Please retype the records below exactly as they appear, leaving out every picture.

> TASK INPUT
- - - -
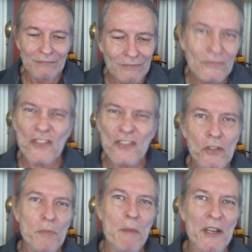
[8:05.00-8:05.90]
It just
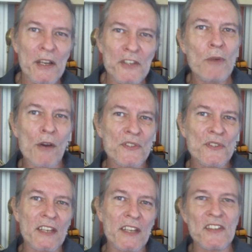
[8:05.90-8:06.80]
took me about 2 hours to
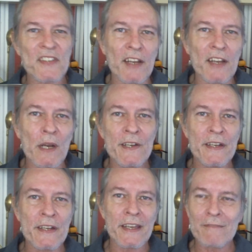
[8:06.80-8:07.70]
get this thing
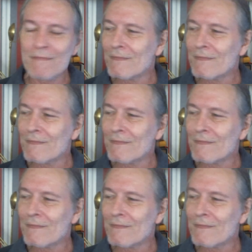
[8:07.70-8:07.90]
running again.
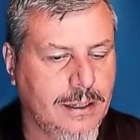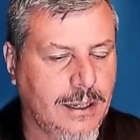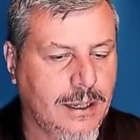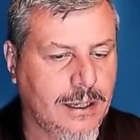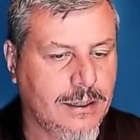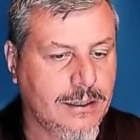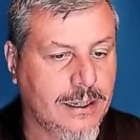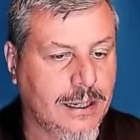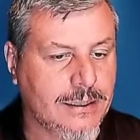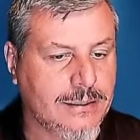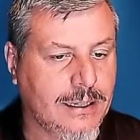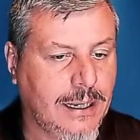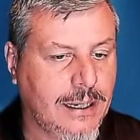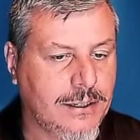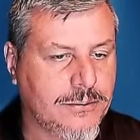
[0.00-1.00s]
a Class
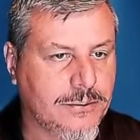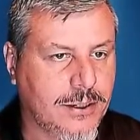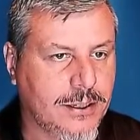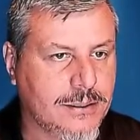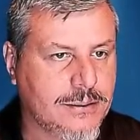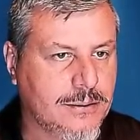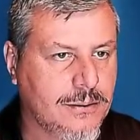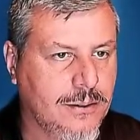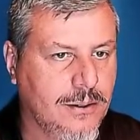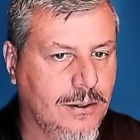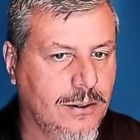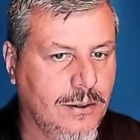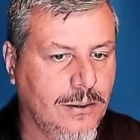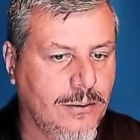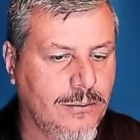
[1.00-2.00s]
A address,
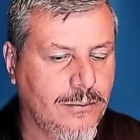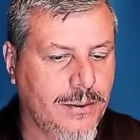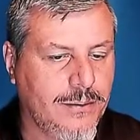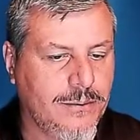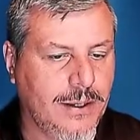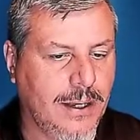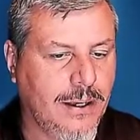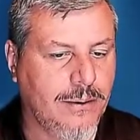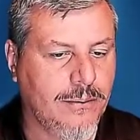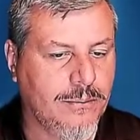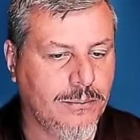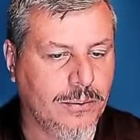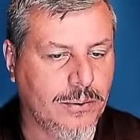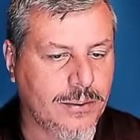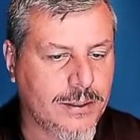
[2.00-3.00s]
we've now
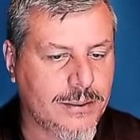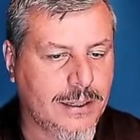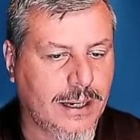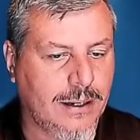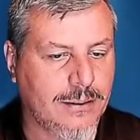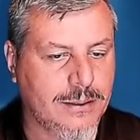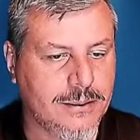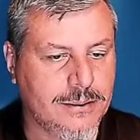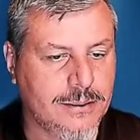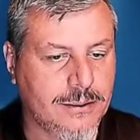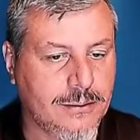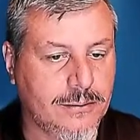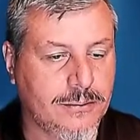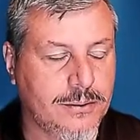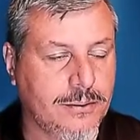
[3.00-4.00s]
broke it down
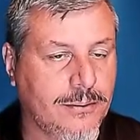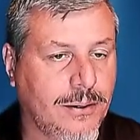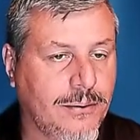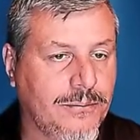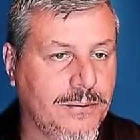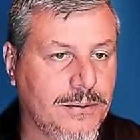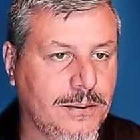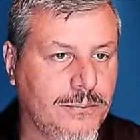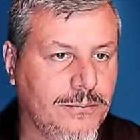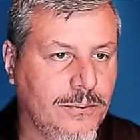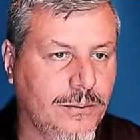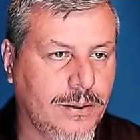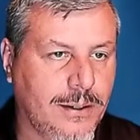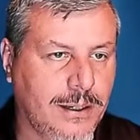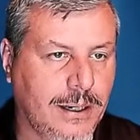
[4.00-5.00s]
into
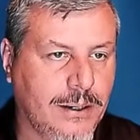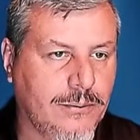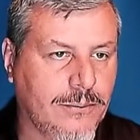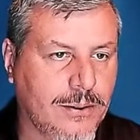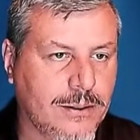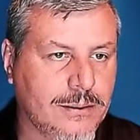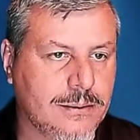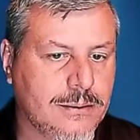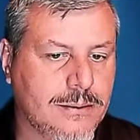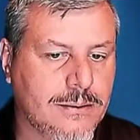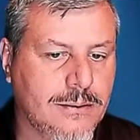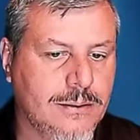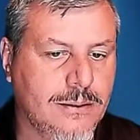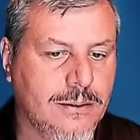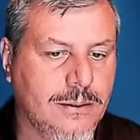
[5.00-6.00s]
254 networks
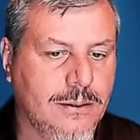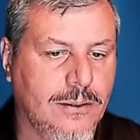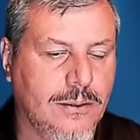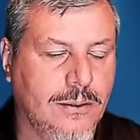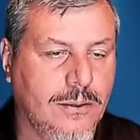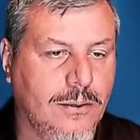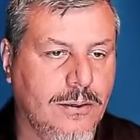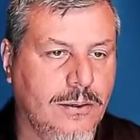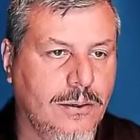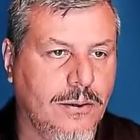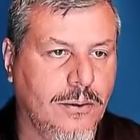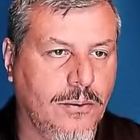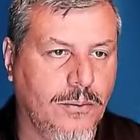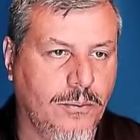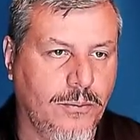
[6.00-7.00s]

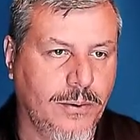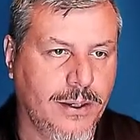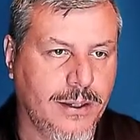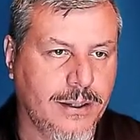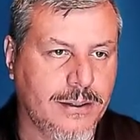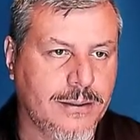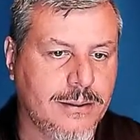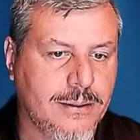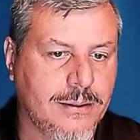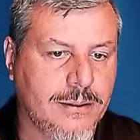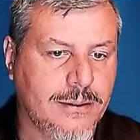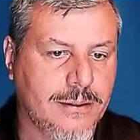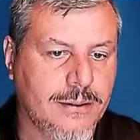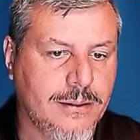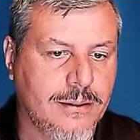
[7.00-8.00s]
with
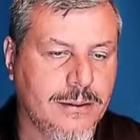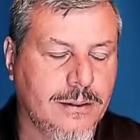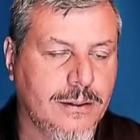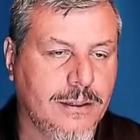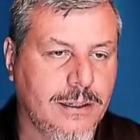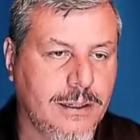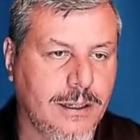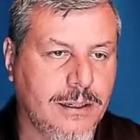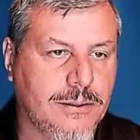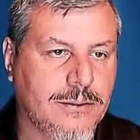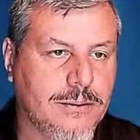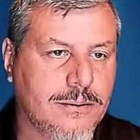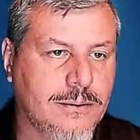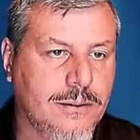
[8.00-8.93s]
each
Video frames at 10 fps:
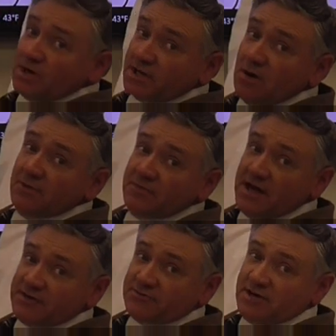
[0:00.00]
want to go in
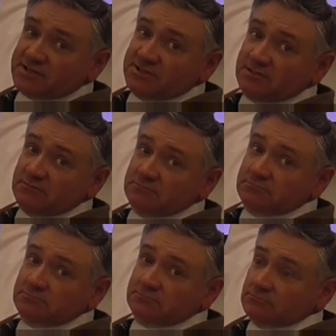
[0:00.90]
that direction,
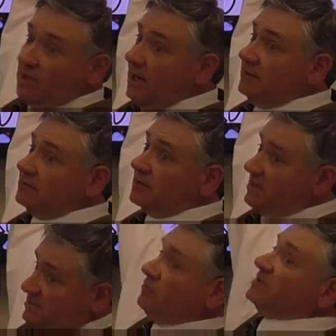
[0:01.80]
right?
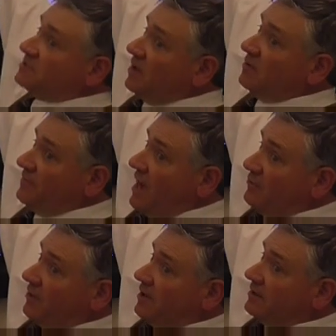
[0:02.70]
Because it wants to go in
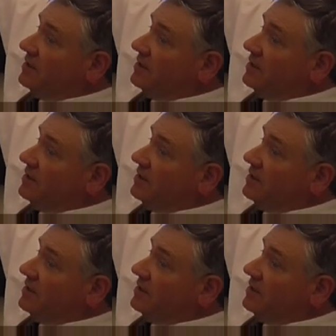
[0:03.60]
that way.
- - - -
> SOLUTION FOR THIS EXERCISE
[8:05.00-8:05.90]
It just
[8:05.90-8:06.80]
took me about 2 hours to
[8:06.80-8:07.70]
get this thing
[8:07.70-8:07.90]
running again.
[0.00-1.00s]
a Class
[1.00-2.00s]
A address,
[2.00-3.00s]
we've now
[3.00-4.00s]
broke it down
[4.00-5.00s]
into
[5.00-6.00s]
254 networks
[6.00-7.00s]

[7.00-8.00s]
with
[8.00-8.93s]
each
Video frames at 10 fps:
[0:00.00]
want to go in
[0:00.90]
that direction,
[0:01.80]
right?
[0:02.70]
Because it wants to go in
[0:03.60]
that way.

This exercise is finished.